Colorblind people often oppose affirmative action because it encourages racism against whites; claim that minorities are disadvantaged because of their own volition, accept racial segregation, and minimize racism and discrimination. According to Tarca, seventy-seven percent of the white respondents agreed with the statement "I am colorblind when it comes to race" in a survey taken on a college campus in 1992. Other studies have found that many whites who believe in the concept of colorblindness lack an understanding about how race shapes life experiences, mostly because whites often don't assign themselves to any particular race, choosing to identify themselves instead as being simply "American." The notion of colorblindness ignores the legacy of racial privilege in the United States. Whites are able to partake in the notion of colorblindness because they are largely unaware of how much that principle benefits them and burdens others.

Another one of the principle harms committed through laissez-faire racism has to do with the assertions that discourses dealing with race issues are unnecessary and impolite. The idea that race doesn't matter, refuses to acknowledge the realities of the lives of racialized people, and ignores the fact that, statistically, race plays an important role in education, incarceration rates and terms, as well as other factors.

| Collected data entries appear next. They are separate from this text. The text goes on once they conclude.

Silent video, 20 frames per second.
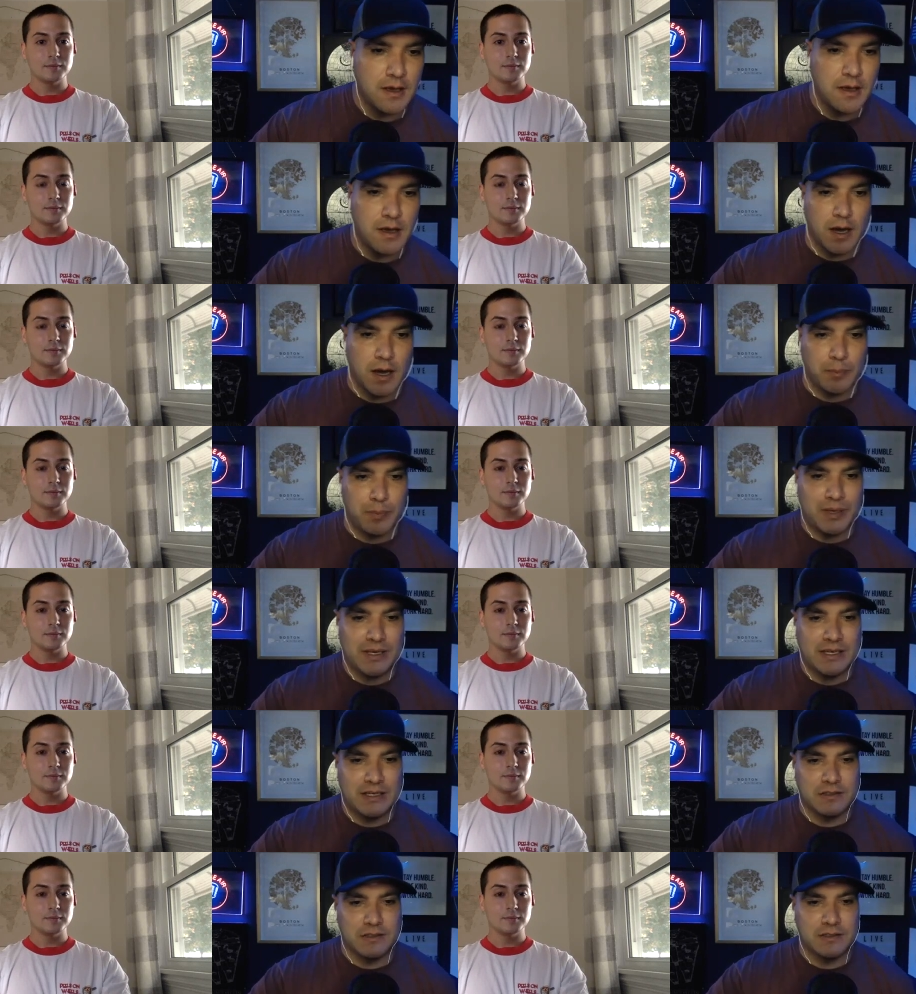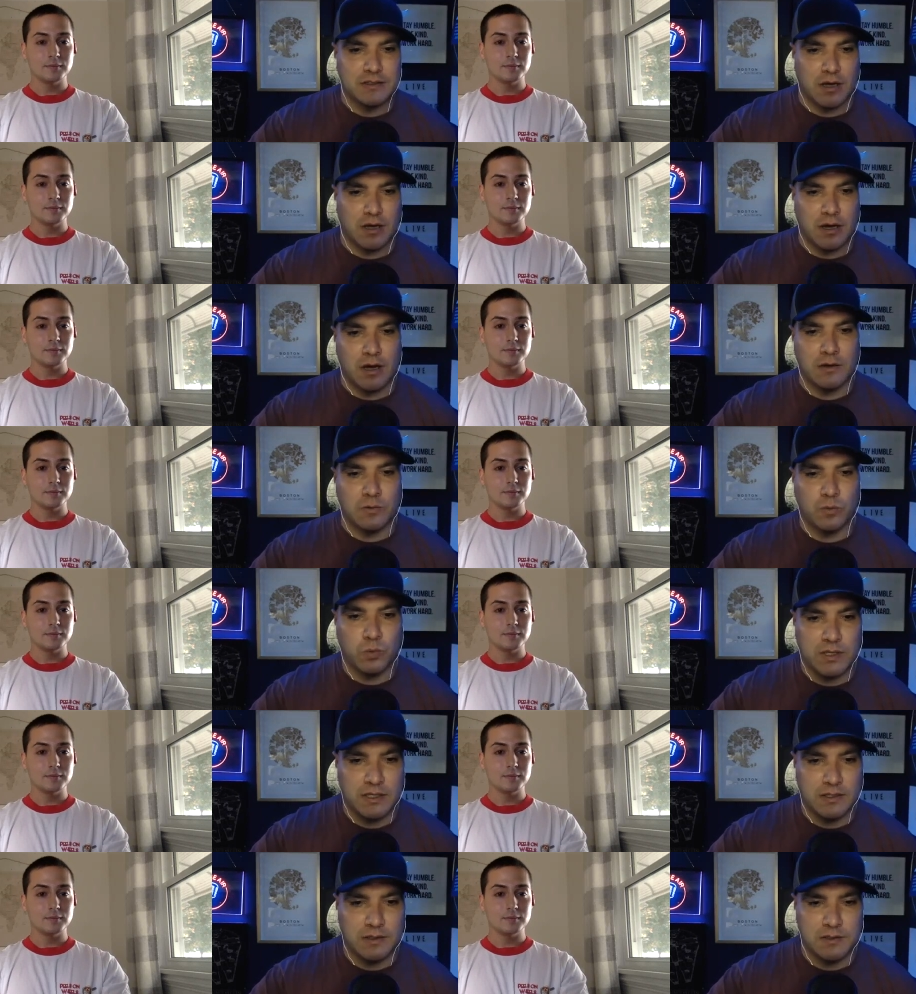Speaker 1: Uh, Peels on
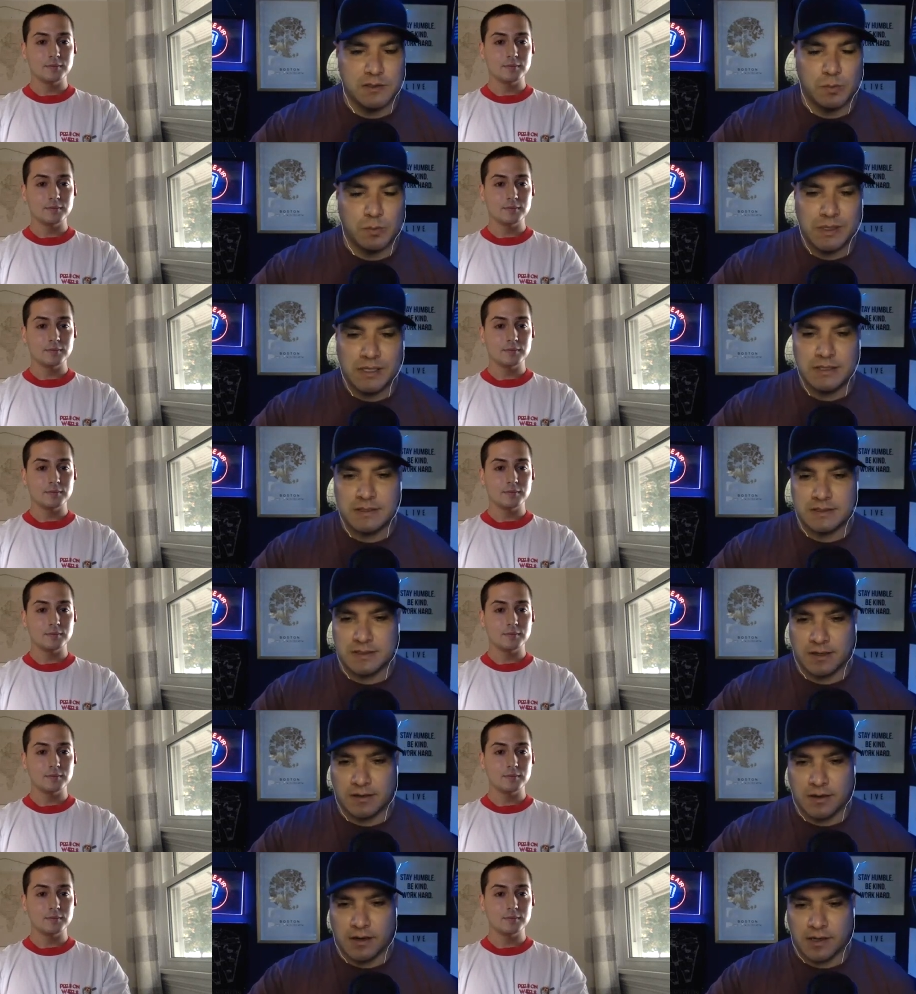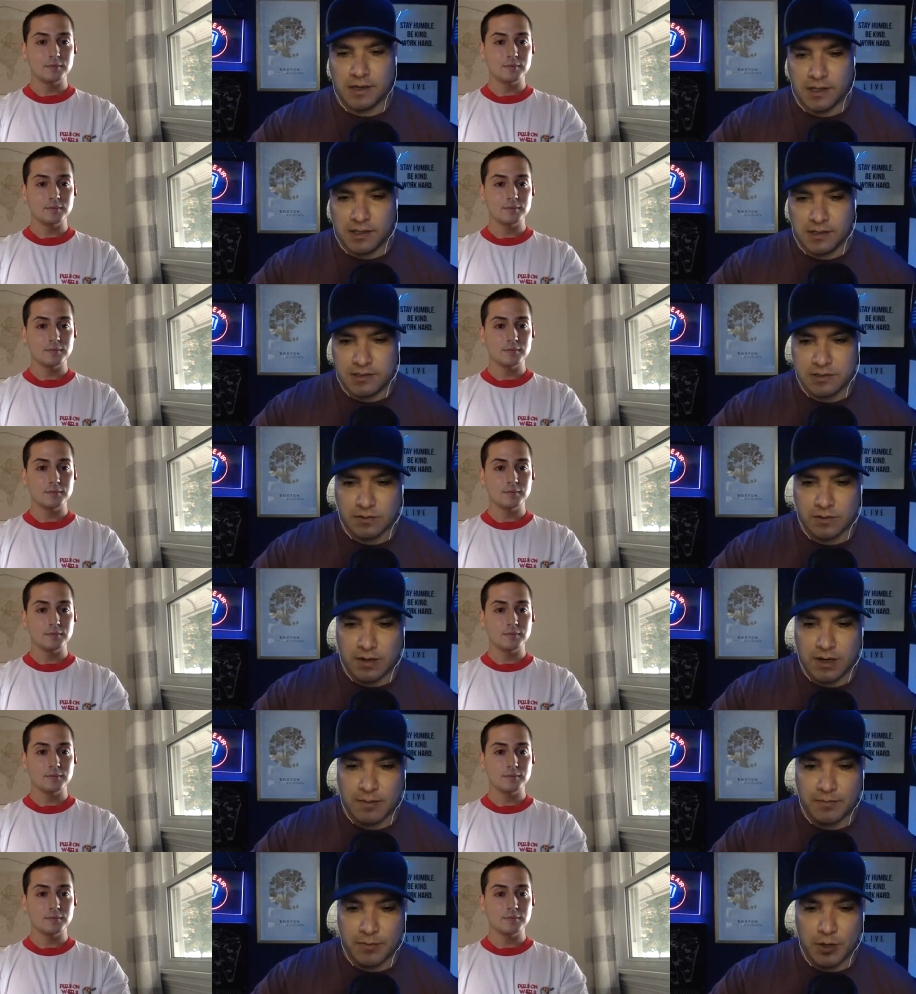Wheels Pizza on
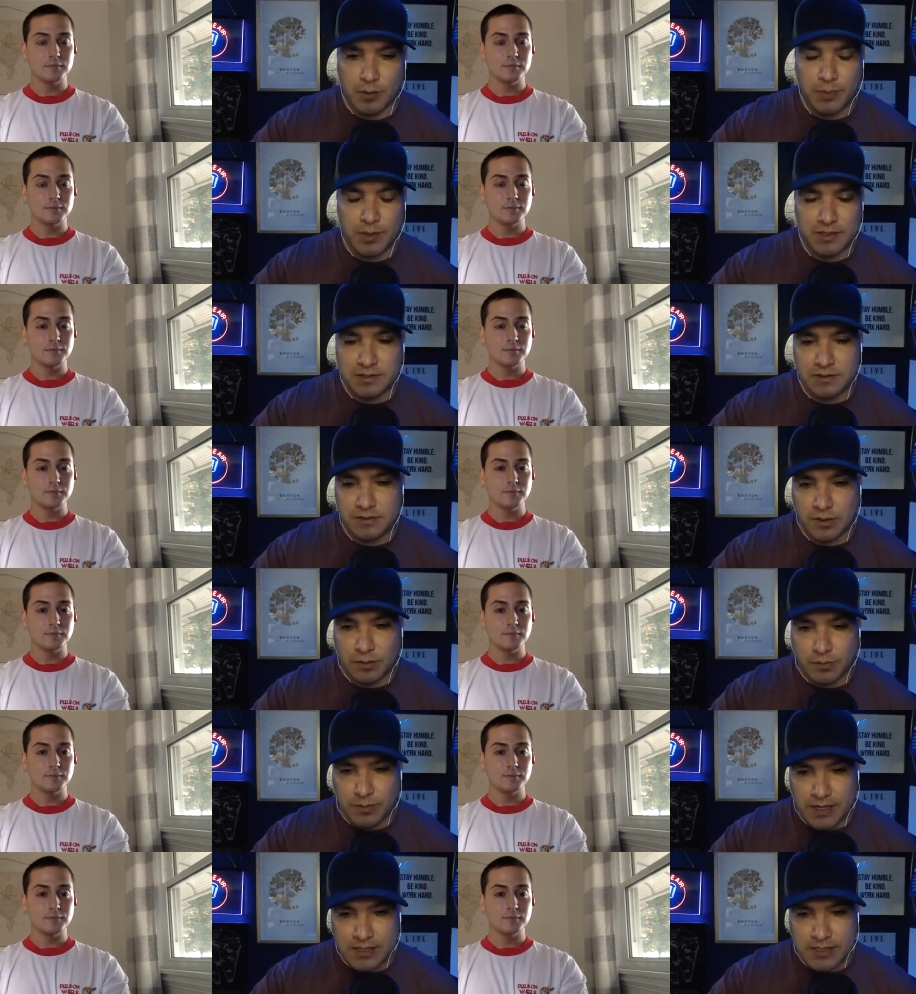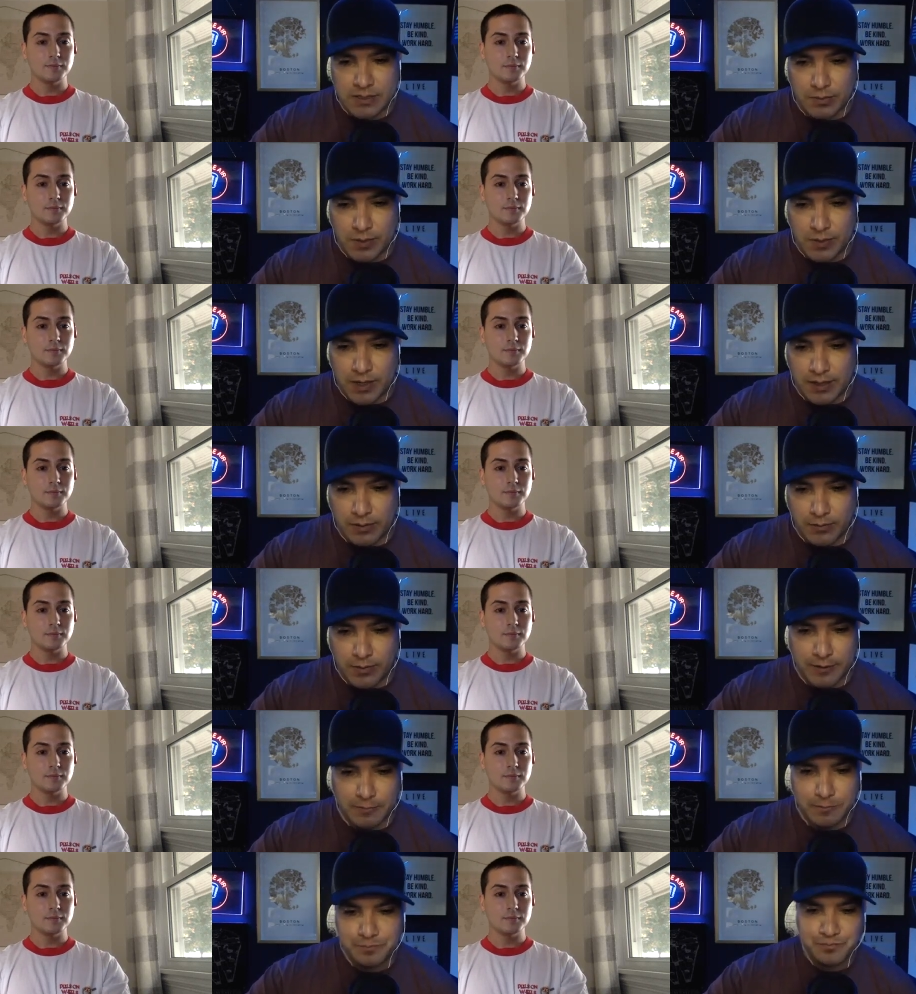Instagram. Your pizzas look amazing, by the
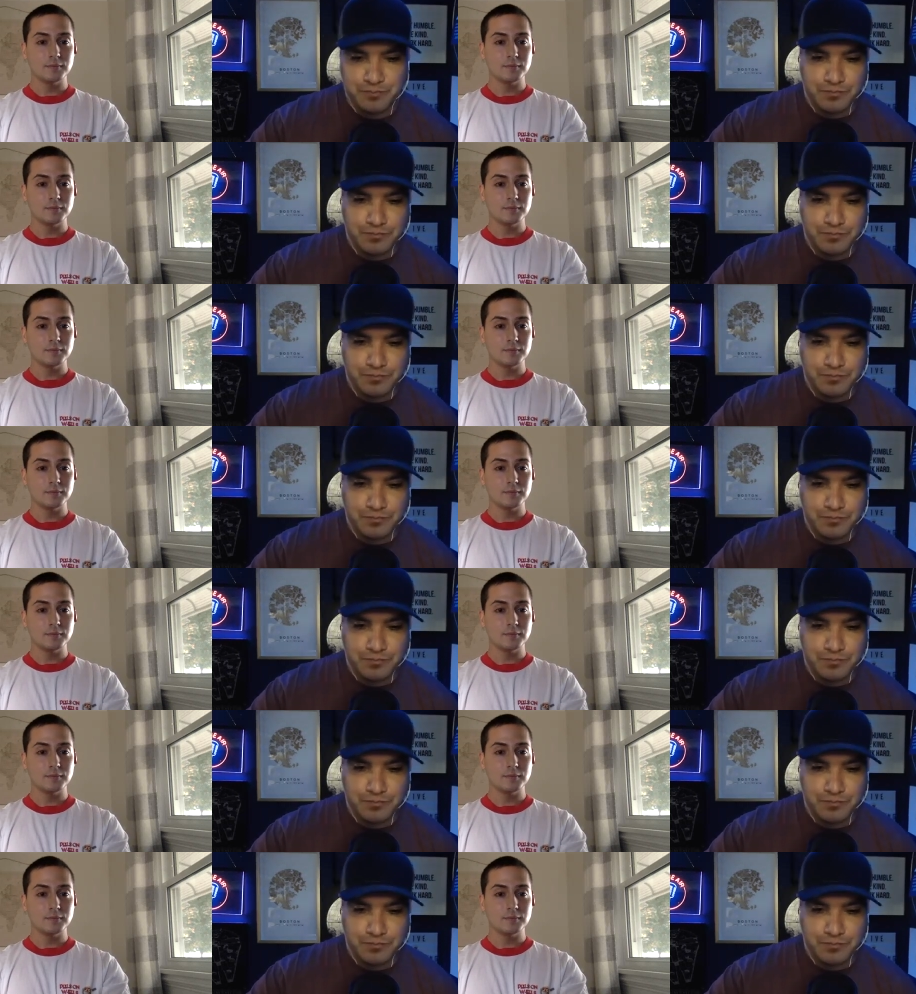way.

== White privilege and laissez-faire racism ==
White privilege refers to rights or advantages given to white persons beyond the common rights and advantages of non-whites. According to Dei, it is through white privilege that differences in race continue to be defined. Many whites refuse to see the ways in which they continue to benefit from racist practices in the past and today. By refusing to acknowledge the hierarchy of race, class and gender in the United States, those in the position of dominance and power are able to downplay and ignore the realities of "oppression fashioned” prejudice (i.e., overt categorical hostility). It does not necessarily eliminate whites’ superior sense of group position. Even white individuals who have close Indigenous friends or spouses often express laissez-faire racism. Three mutually reinforcing social processes—subtyping, ideology-based homophily, and political avoidance norms—interact to sustain whites’ sense of group superiority and justifications for racial inequity. These processes are facilitated by historical and structural conditions, in this case colonization and small-town dynamics. Dei explains that some of the benefits of white privilege include: the positive effects linked to having one's own race extensively and positively represented in the media; the idea that for the most part, your skin color will not prevent you from obtaining housing and employment; and, the knowledge that you will never have to educate your children about what it means to be "different" or negatively represented in society. The laissez-faire ideas that race is not an issue helps to reinforce white privilege.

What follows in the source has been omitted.